This repository contains SoTA algorithms, models, and interesting projects in the area of multimodal understanding and content generation.
ONE is short for "ONE for all"
- [2025.04.10] We release MindONE v0.3.0. More than 15 SoTA generative models are added, including Flux, CogView4, OpenSora2.0, Movie Gen 30B , CogVideoX 5B~30B. Have fun!
- [2025.02.21] We support DeepSeek Janus-Pro, a SoTA multimodal understanding and generation model. See here
- [2024.11.06] MindONE v0.2.0 is released
To install MindONE v0.3.0, please install MindSpore 2.5.0 and run pip install mindone
Alternatively, to install the latest version from the master
branch, please run.
git clone https://github.com/mindspore-lab/mindone.git
cd mindone
pip install -e .
We support state-of-the-art diffusion models for generating images, audio, and video. Let's get started using Stable Diffusion 3 as an example.
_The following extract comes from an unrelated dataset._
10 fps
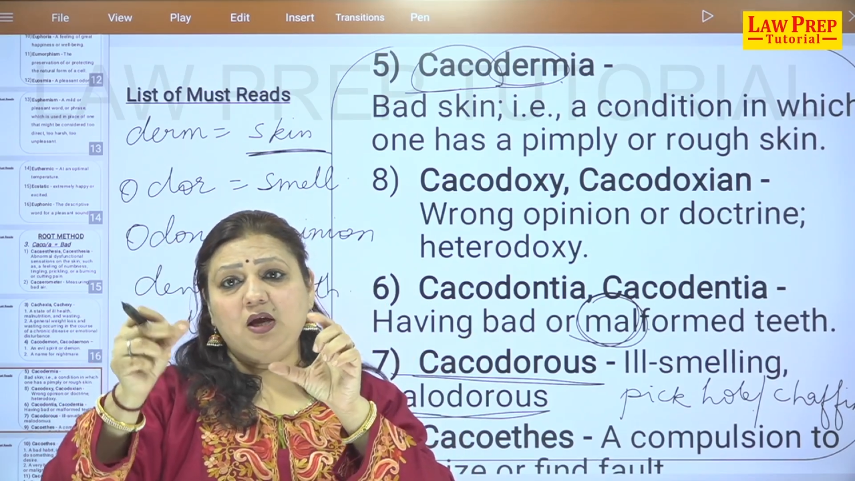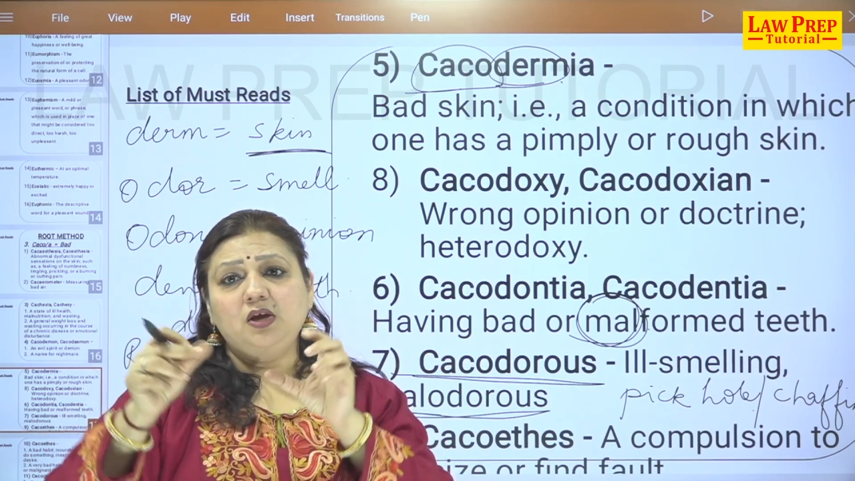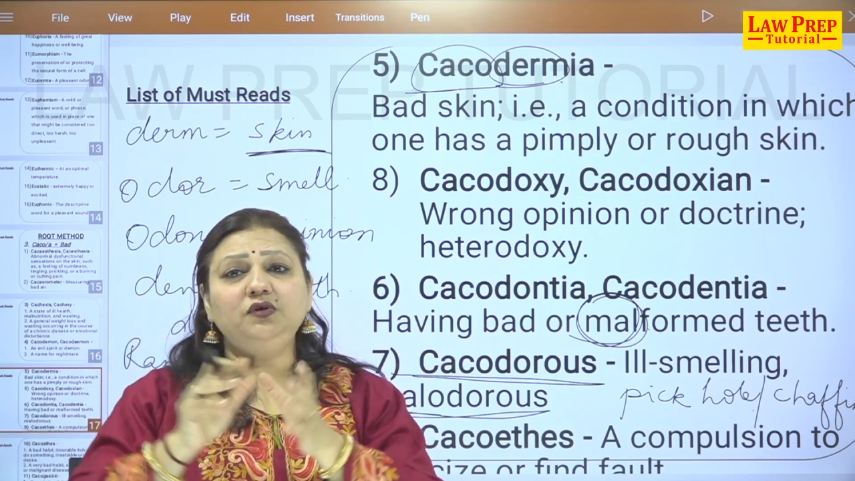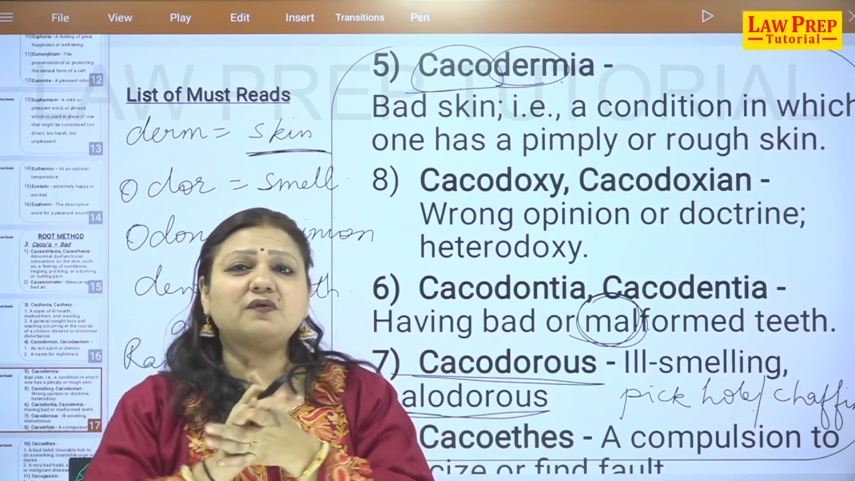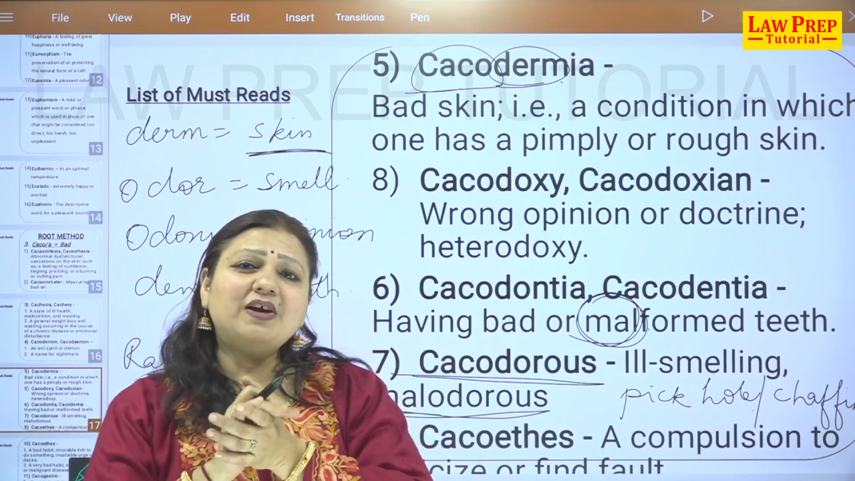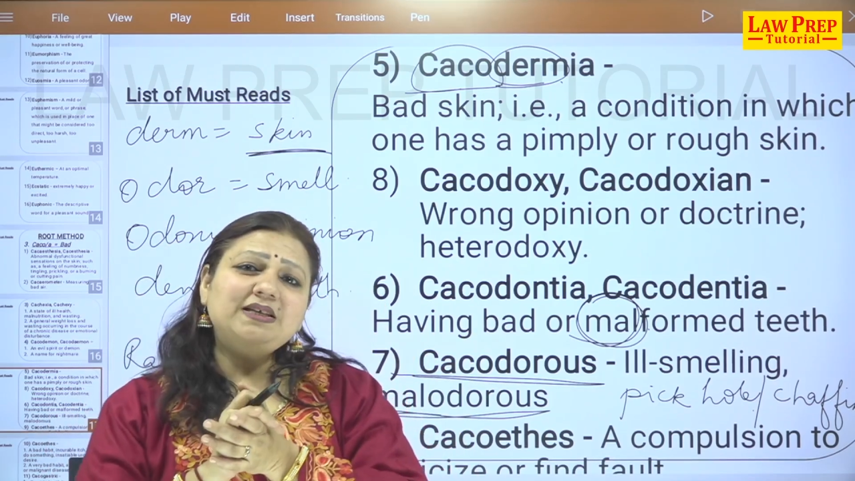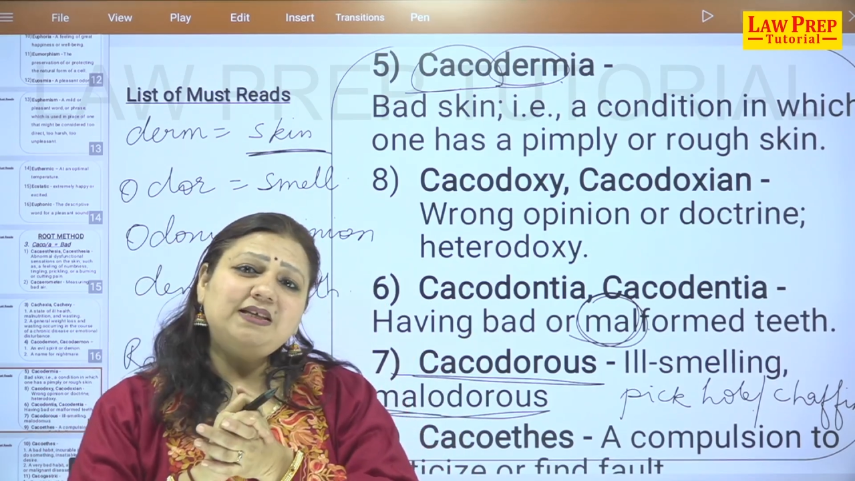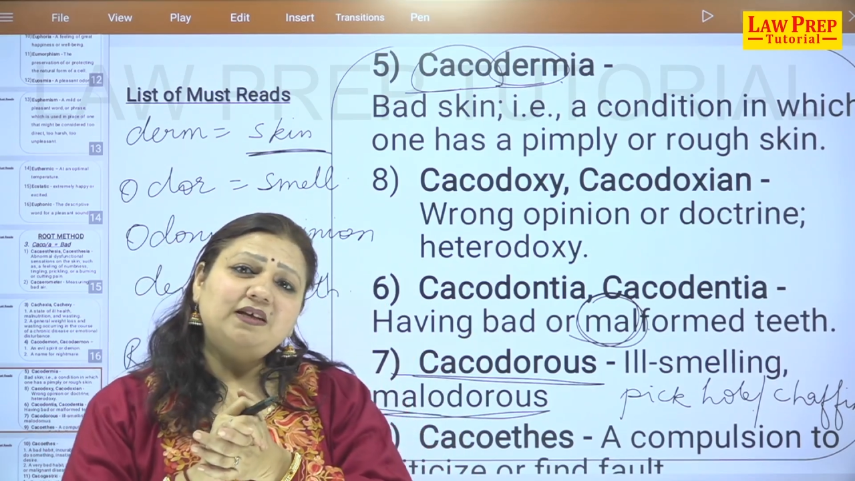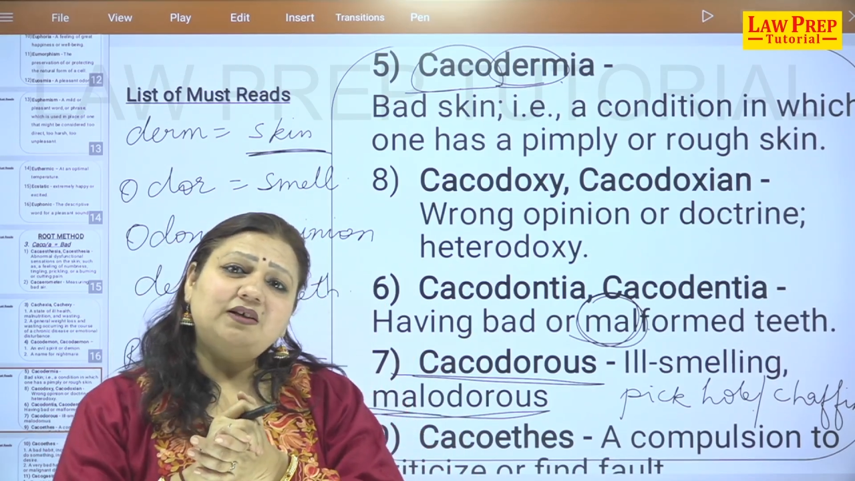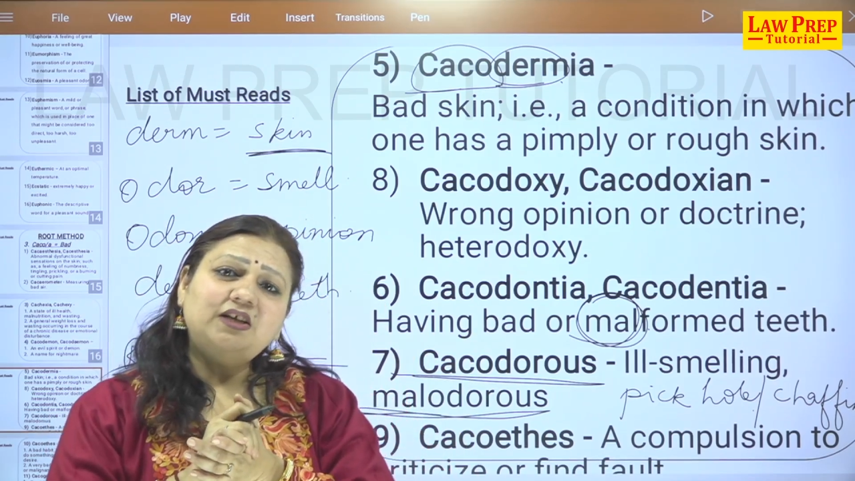So if I
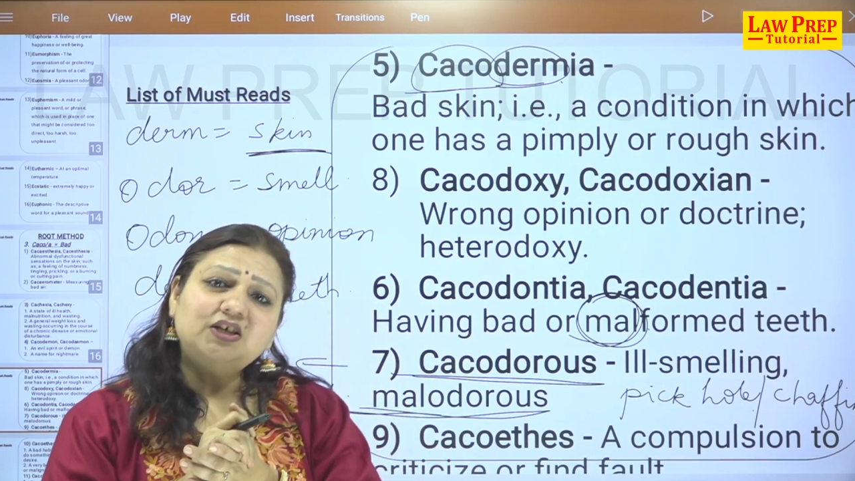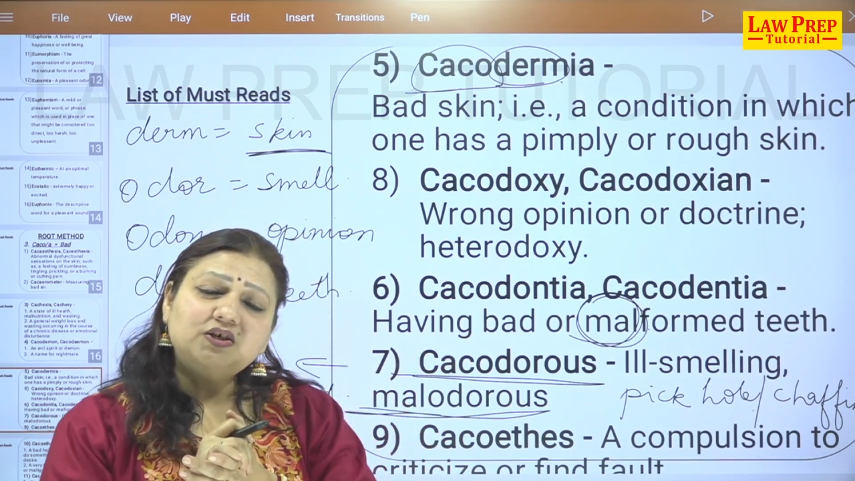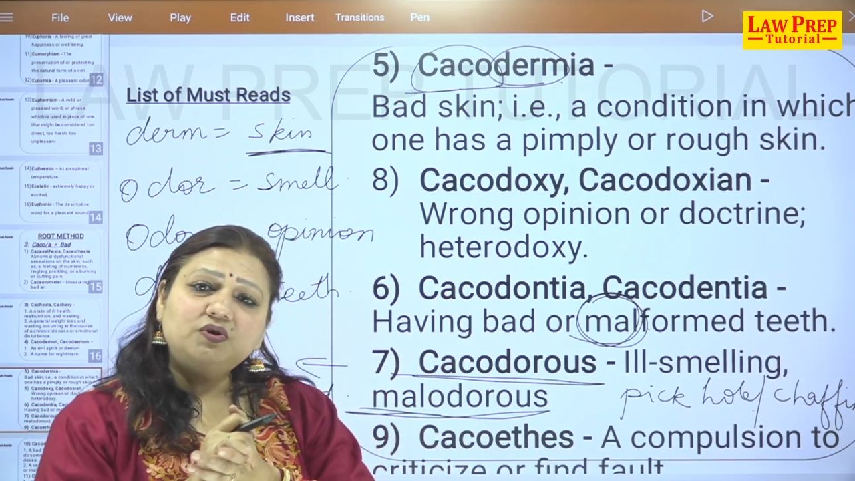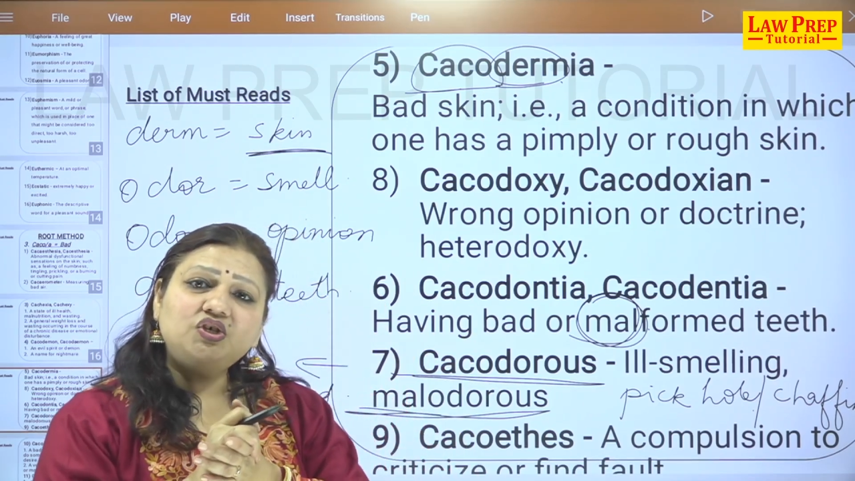say the teacher was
Hello MindSpore from Stable Diffusion 3!
import mindspore
from mindone.diffusers import StableDiffusion3Pipeline
pipe = StableDiffusion3Pipeline.from_pretrained(
"stabilityai/stable-diffusion-3-medium-diffusers",
mindspore_dtype=mindspore.float16,
)
prompt = "A cat holding a sign that says 'Hello MindSpore'"
image = pipe(prompt)[0][0]
image.save("sd3.png")
- mindone diffusers is under active development, most tasks were tested with mindspore 2.5.0 on Ascend Atlas 800T A2 machines.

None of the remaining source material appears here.